### Given entries
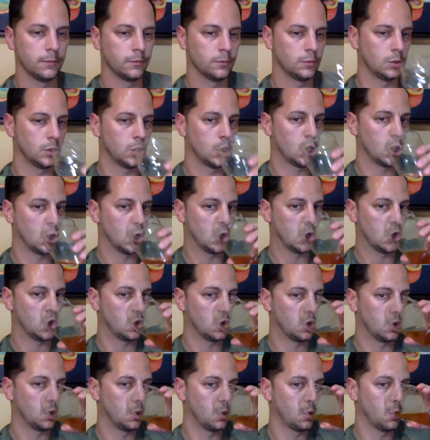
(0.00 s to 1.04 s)

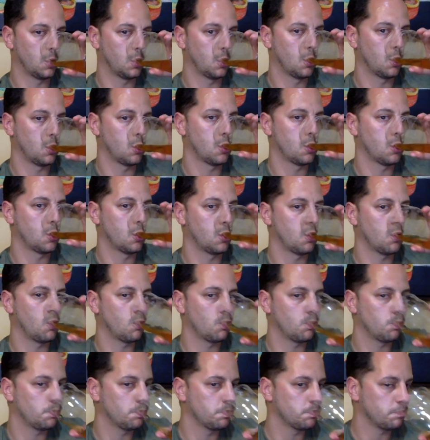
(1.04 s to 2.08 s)

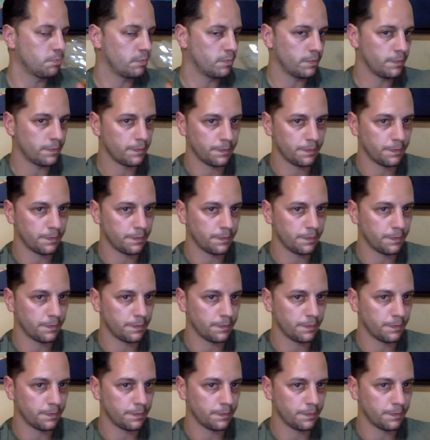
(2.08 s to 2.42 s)
(no one is talking)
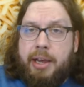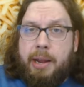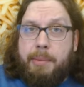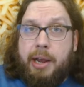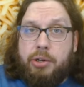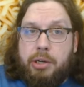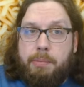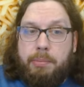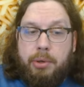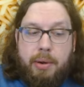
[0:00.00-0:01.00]
and I'm actually
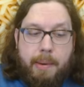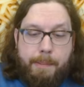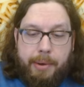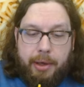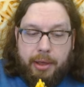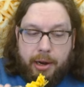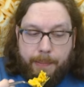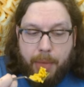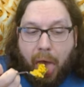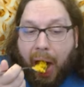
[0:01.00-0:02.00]
I'm picking that up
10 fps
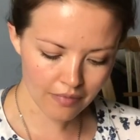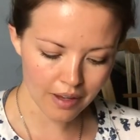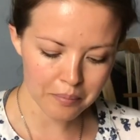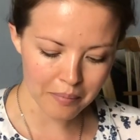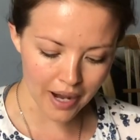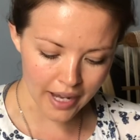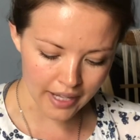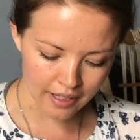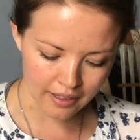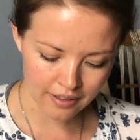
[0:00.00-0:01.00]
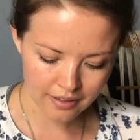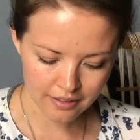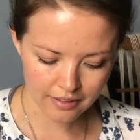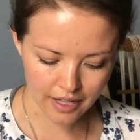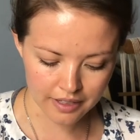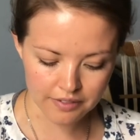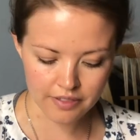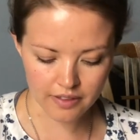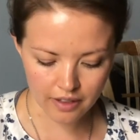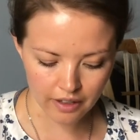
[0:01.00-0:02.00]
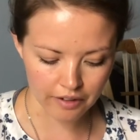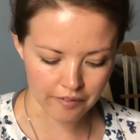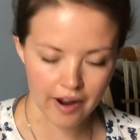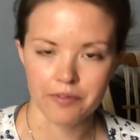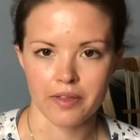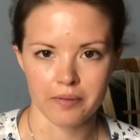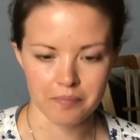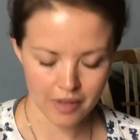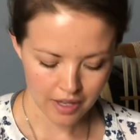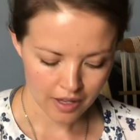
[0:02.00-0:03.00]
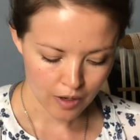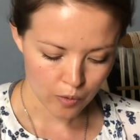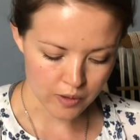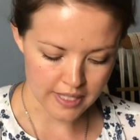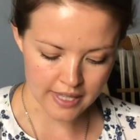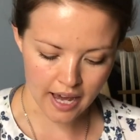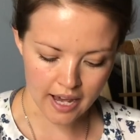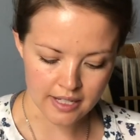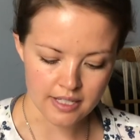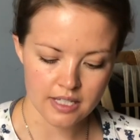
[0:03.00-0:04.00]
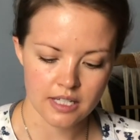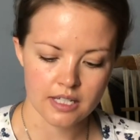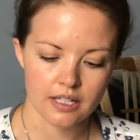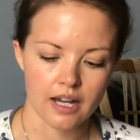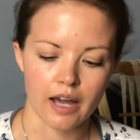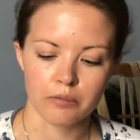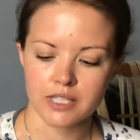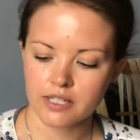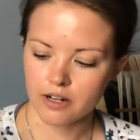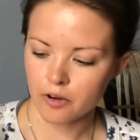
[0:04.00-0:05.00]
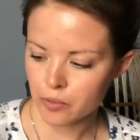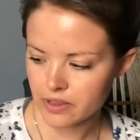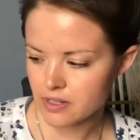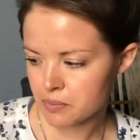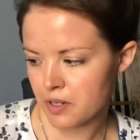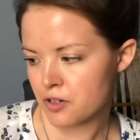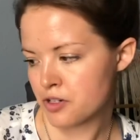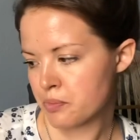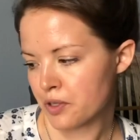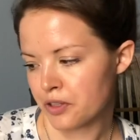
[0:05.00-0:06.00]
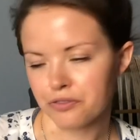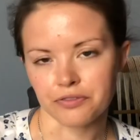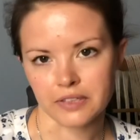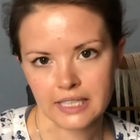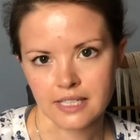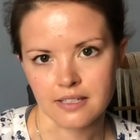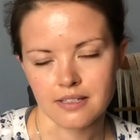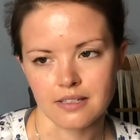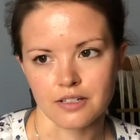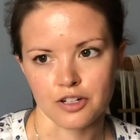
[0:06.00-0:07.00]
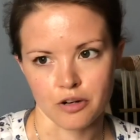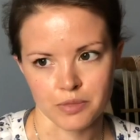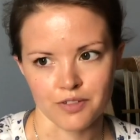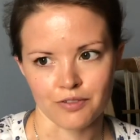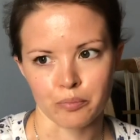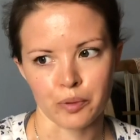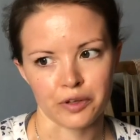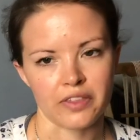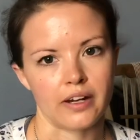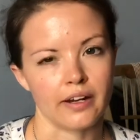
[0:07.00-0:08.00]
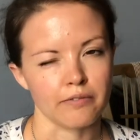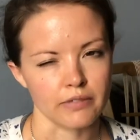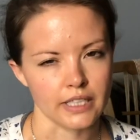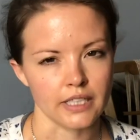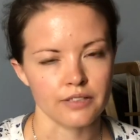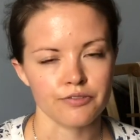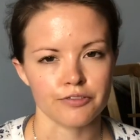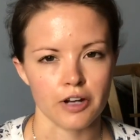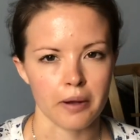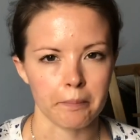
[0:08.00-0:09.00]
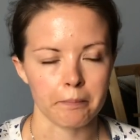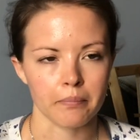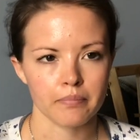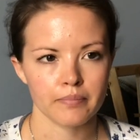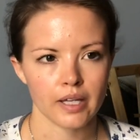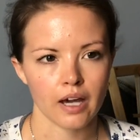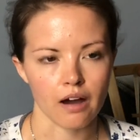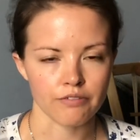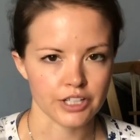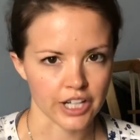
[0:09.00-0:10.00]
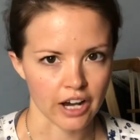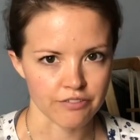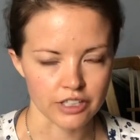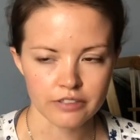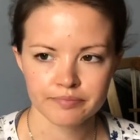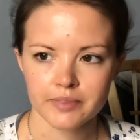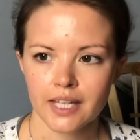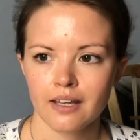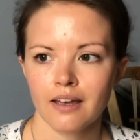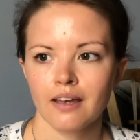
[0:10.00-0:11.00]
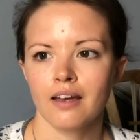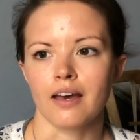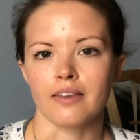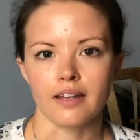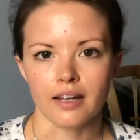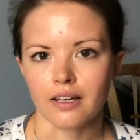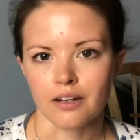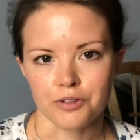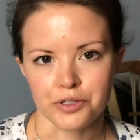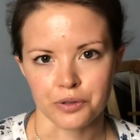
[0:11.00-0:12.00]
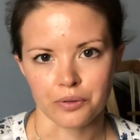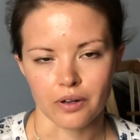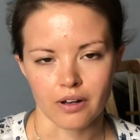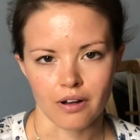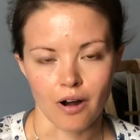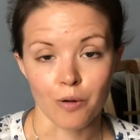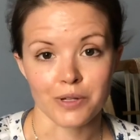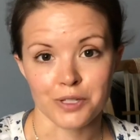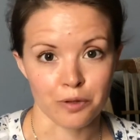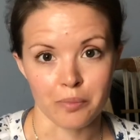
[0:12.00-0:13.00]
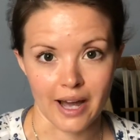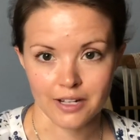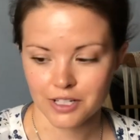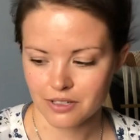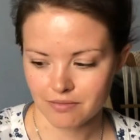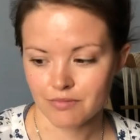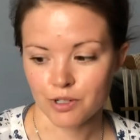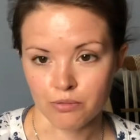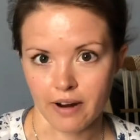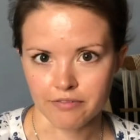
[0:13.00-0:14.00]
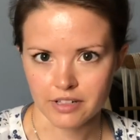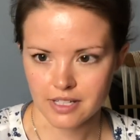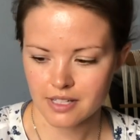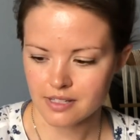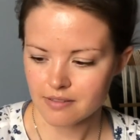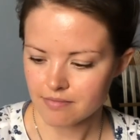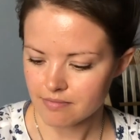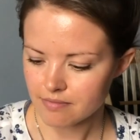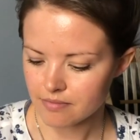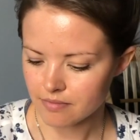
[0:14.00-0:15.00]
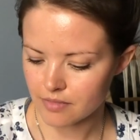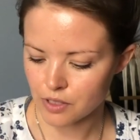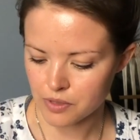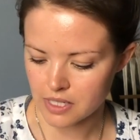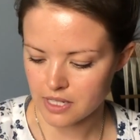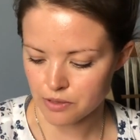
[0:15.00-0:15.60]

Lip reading: My kind of thinking around them was that I would start with the Spinner's Book of Fleece in terms of a book that I read from cover to cover, and then I can also always go back to use it as a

### What to work on
Only the records, copied exactly and free of pictures, belong in the answer.

### Answer to this problem
(0.00 s to 1.04 s)

(1.04 s to 2.08 s)

(2.08 s to 2.42 s)
(no one is talking)
[0:00.00-0:01.00]
and I'm actually
[0:01.00-0:02.00]
I'm picking that up
10 fps
[0:00.00-0:01.00]
[0:01.00-0:02.00]
[0:02.00-0:03.00]
[0:03.00-0:04.00]
[0:04.00-0:05.00]
[0:05.00-0:06.00]
[0:06.00-0:07.00]
[0:07.00-0:08.00]
[0:08.00-0:09.00]
[0:09.00-0:10.00]
[0:10.00-0:11.00]
[0:11.00-0:12.00]
[0:12.00-0:13.00]
[0:13.00-0:14.00]
[0:14.00-0:15.00]
[0:15.00-0:15.60]

Lip reading: My kind of thinking around them was that I would start with the Spinner's Book of Fleece in terms of a book that I read from cover to cover, and then I can also always go back to use it as a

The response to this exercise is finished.